US – Kazakhstan Strategic Partnership Convention
The Convention took place on Wednesday, December 11th at the Hyatt Regency on Capitol Hill in Washington, D.C., and featured a Breakfast and Opening Ceremony and two Panel Sessions. The theme of the Convention was “Successful Strategic Partnership” between the United States and the Republic of Kazakhstan. Distinguished attendees were 22 U.S. Members of Congress, including 2 U.S. Senators, in addition to representatives from the U.S. State Department, the IMF, General Electric and prominent D.C. think tanks and research institutions.
The Convention was co-organized by the Embassy of the Republic of Kazakhstan, the Turkic American Alliance, the Council of Turkic American Associations, the Turquoise Council of Americans and Eurasians and the Kazakh American Friendship Council. We thank all those who attended this premier event and look forward to enduring and strengthening relations between the United States and the Republic of Kazakhstan.
Session I of the U.S.-Kazakhstan Convention centered on the theme of “United States-Kazakhstan:
Strategic Partnership.”
The session moderator was James F. Collins, Carnegie Endowment Director for Russia and Eurasia.

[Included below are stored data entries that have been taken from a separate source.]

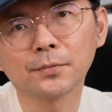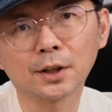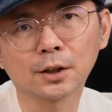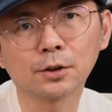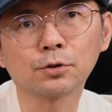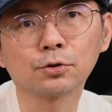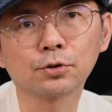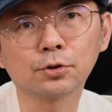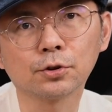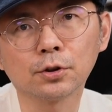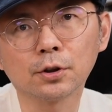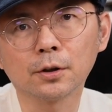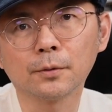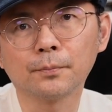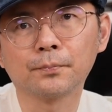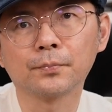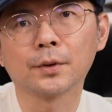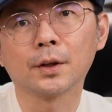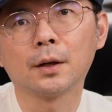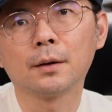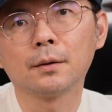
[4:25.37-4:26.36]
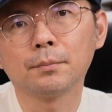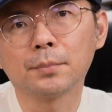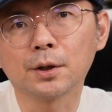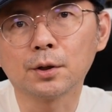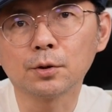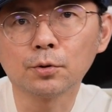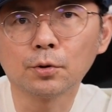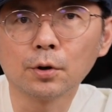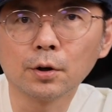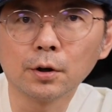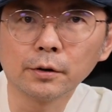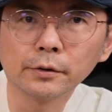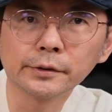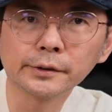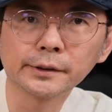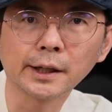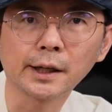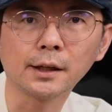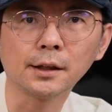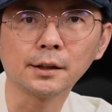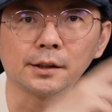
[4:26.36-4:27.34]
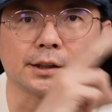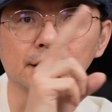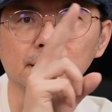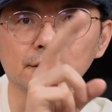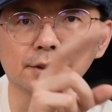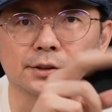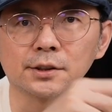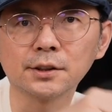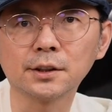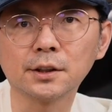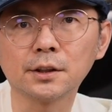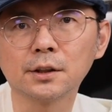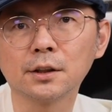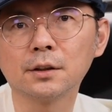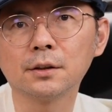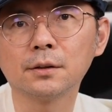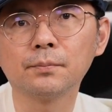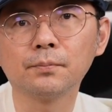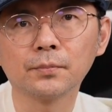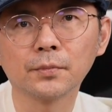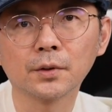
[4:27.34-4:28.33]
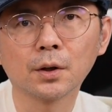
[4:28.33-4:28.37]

他就说、哦，苹果在二零二四年呢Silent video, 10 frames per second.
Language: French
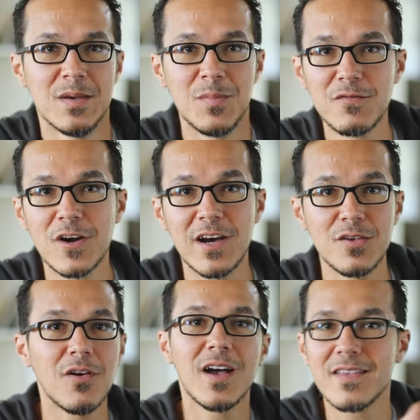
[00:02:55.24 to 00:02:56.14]
Mais voilà,
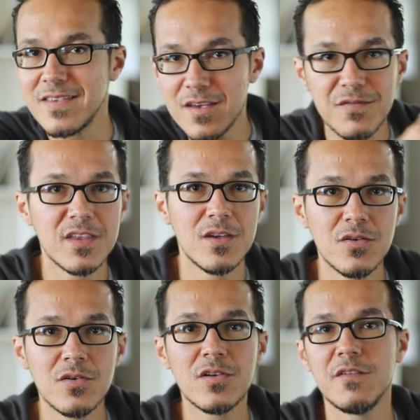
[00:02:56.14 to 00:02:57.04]
il y aura des
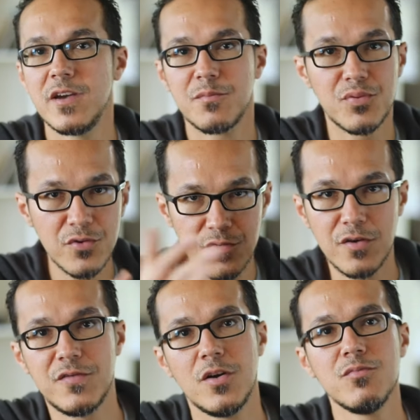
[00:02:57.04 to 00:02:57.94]
vidéos avec
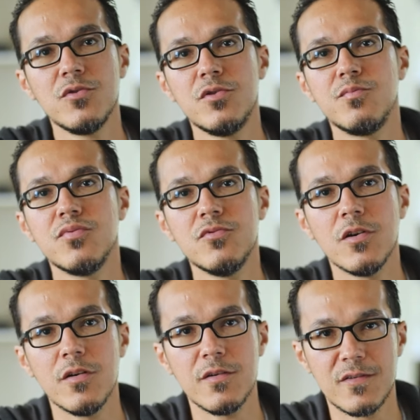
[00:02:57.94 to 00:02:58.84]
plusieurs formules
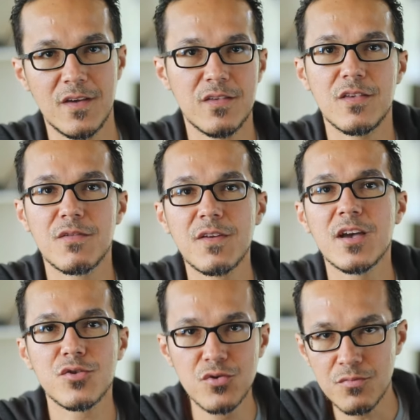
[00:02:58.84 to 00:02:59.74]
pour euh,
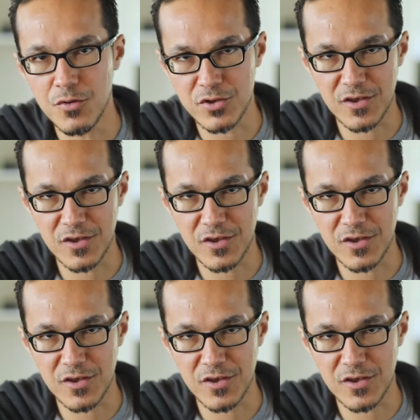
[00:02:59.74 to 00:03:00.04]
satisfaire tout le monde,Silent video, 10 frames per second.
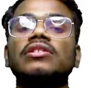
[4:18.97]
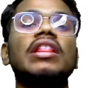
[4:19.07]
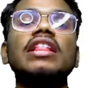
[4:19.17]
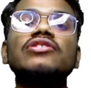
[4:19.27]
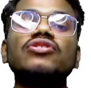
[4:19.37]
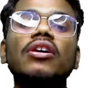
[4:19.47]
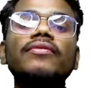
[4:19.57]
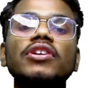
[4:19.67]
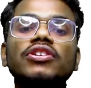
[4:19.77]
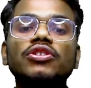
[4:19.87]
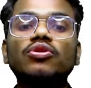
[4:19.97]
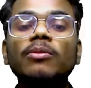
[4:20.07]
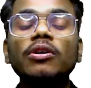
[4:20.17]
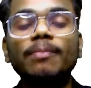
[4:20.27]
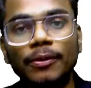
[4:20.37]
लाल श्रॉफ जिसको हम
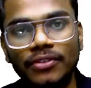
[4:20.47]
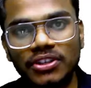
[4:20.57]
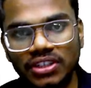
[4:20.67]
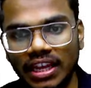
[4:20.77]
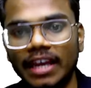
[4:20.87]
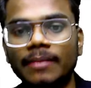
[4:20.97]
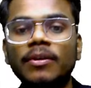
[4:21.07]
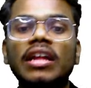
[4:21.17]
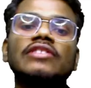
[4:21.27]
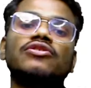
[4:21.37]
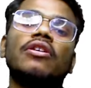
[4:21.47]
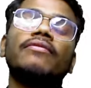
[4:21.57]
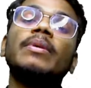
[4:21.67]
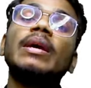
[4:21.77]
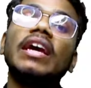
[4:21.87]
लोग प्रोफेसर एम एल श्रॉफ
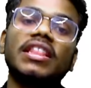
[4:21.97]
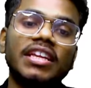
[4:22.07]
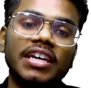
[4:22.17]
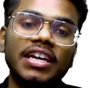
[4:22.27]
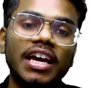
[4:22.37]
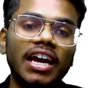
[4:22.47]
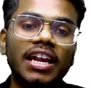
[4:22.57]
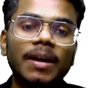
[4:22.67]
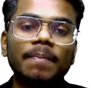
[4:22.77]
भी कहते हैं है नाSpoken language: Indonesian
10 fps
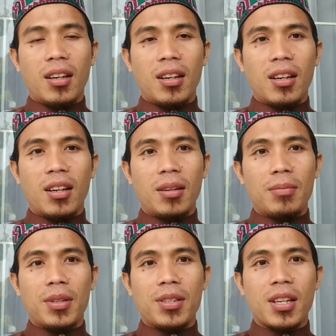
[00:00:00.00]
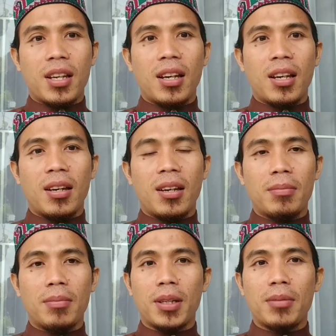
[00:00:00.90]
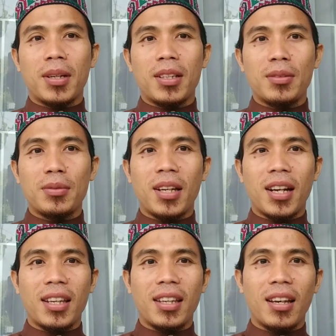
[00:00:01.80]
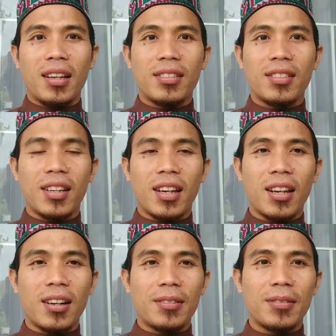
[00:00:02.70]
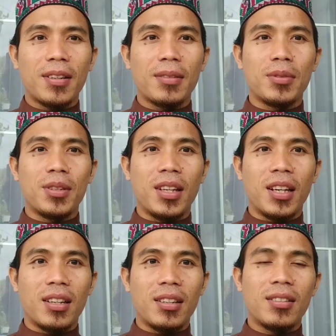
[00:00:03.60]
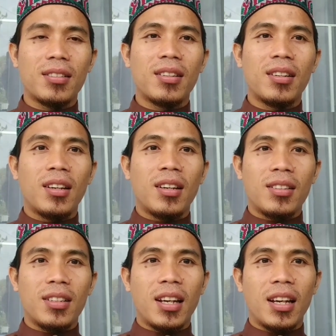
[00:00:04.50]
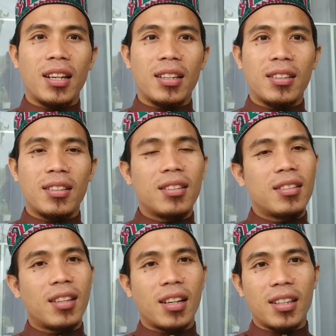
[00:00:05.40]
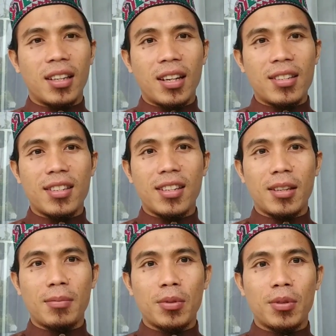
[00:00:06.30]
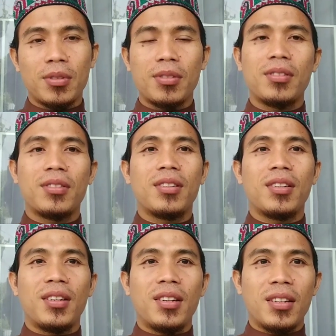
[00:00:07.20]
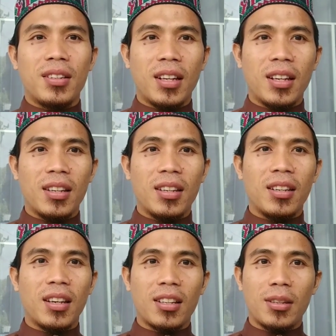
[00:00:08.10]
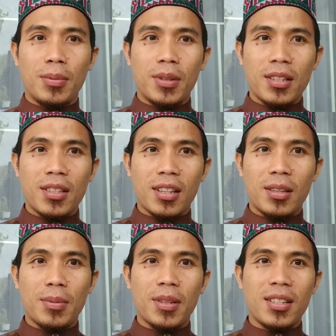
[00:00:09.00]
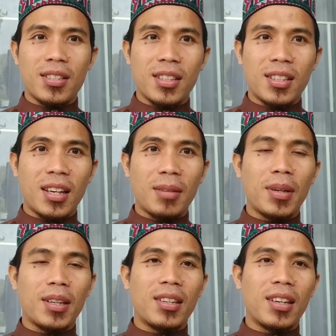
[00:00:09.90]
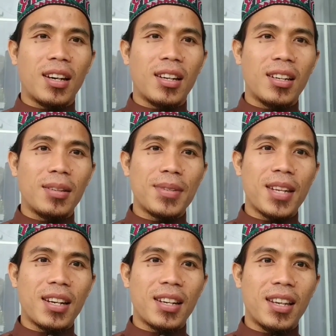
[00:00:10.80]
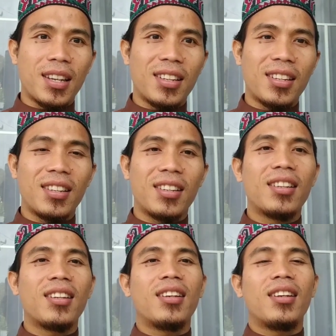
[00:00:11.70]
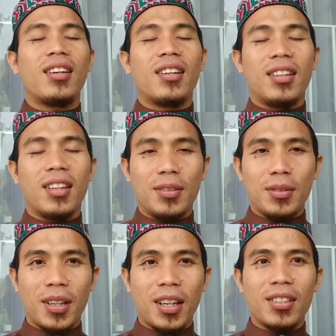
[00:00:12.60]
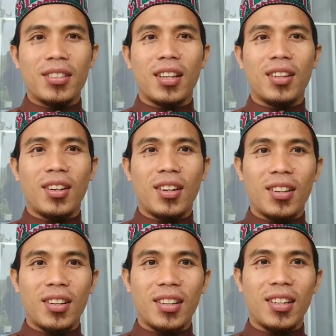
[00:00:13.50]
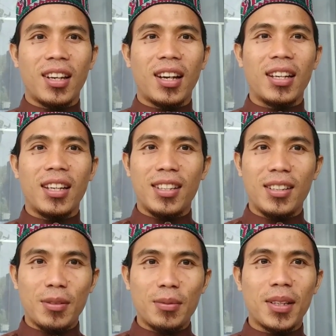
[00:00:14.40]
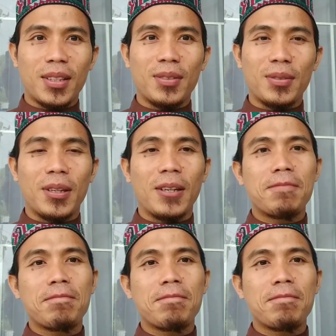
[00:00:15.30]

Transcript: uh, bisa menikmati udara yang segar kemudian tidak ada terkendala sedikit pun dari aktivitas-aktivitas kita baik yang ada di pesantren dan juga insya Allah yang ada di rumah tentunyaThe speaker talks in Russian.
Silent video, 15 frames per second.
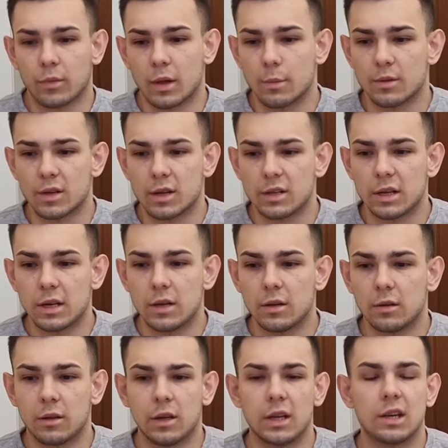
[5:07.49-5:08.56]
Там заказали
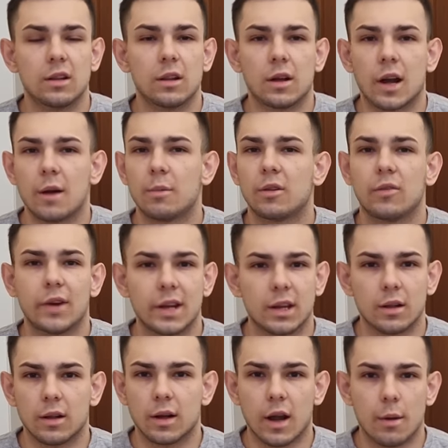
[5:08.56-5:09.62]
3 килограмма, 2
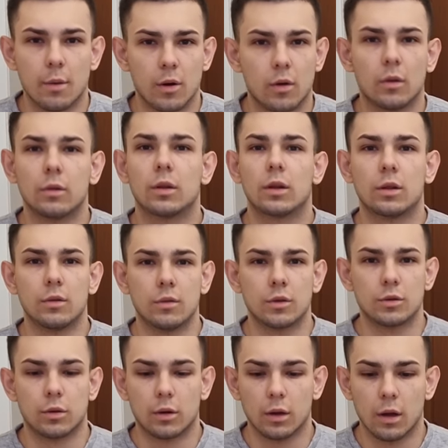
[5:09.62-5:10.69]
килограмма какого-то одного
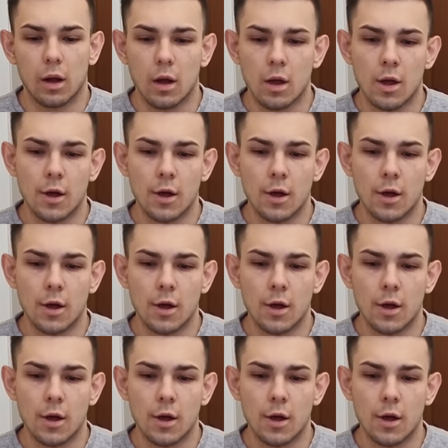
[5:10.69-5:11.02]
сорта.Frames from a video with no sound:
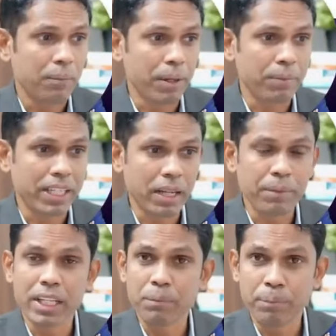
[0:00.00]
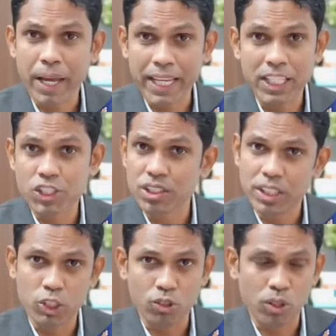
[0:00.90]
आप यहाँ पे ग्राफिक का पैकेज
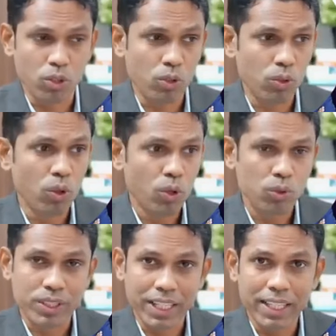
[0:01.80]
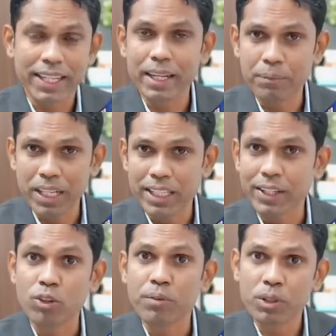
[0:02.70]
इनरोल कर लो उसके कंटेंट पहले
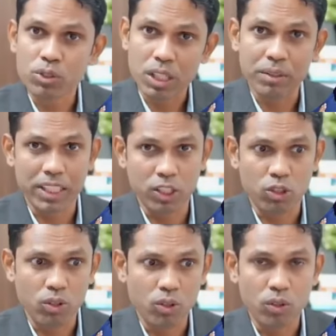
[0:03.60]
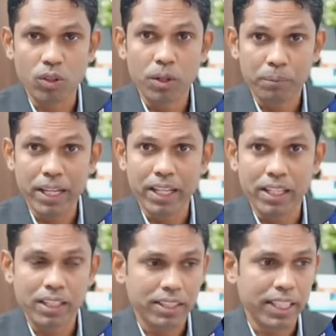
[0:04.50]
देख लो फिर उसके बाद इनरोल कर लो पहले
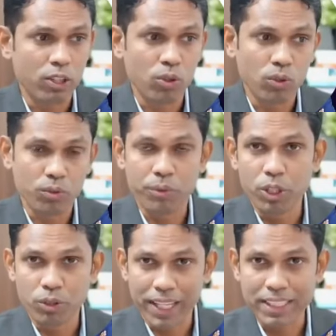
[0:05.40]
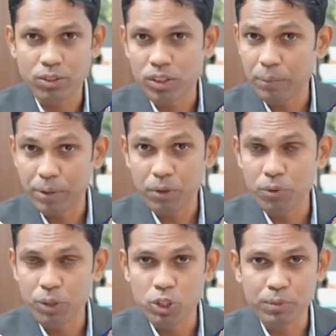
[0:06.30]
देख लो वीडियो कैसे उनके
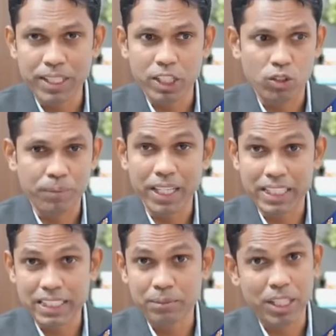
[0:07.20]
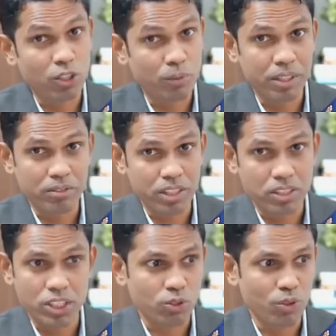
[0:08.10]
प्रीव्यू वीडियोज़ भी देख लो पहले इस्तेमाल करो फिर
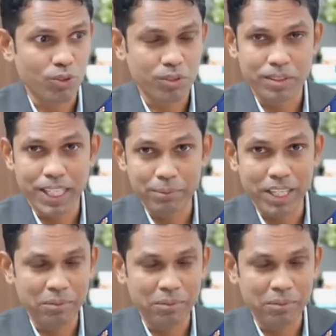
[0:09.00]
विश्वास करो ये मैं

Introductory remarks were provided by U.S. Senator Kelly Ayotte of New Hampshire. Senator Ayotte discussed how the U.S. was the first country to recognize Kazakhstan as an independent nation in 1991. The Senator went on to describe the 1994 bilateral investment treaty between the U.S. and Kazakhstan as the first step to increased facilitation of trade and investment. Since then, Kazakhstan has played key roles in advancing security in the region by preventing terrorism, engaging in peacekeeping and participating in the Steppe Eagle joint exercises between the U.S., Kazakhstan and the UN. Kazakhstan has also played a critical role in the Northern Distribution Network; in financing a $50 million program to educate Afghan students in Kazakhstan; and through its outstanding commitment to nuclear nonproliferation. In the field of nuclear nonproliferation, Kazakhstan has divested its Soviet-era nuclear warheads and highly enriched uranium, it has become a member to international nonproliferation treaties, and it has hosted two rounds of P5+1 negations in 2013 over Iran’s nuclear program. Nonetheless, Kazakhstan and the greater Eurasian region must employ greater economic integration, empowerment and freedom for women in the long-run.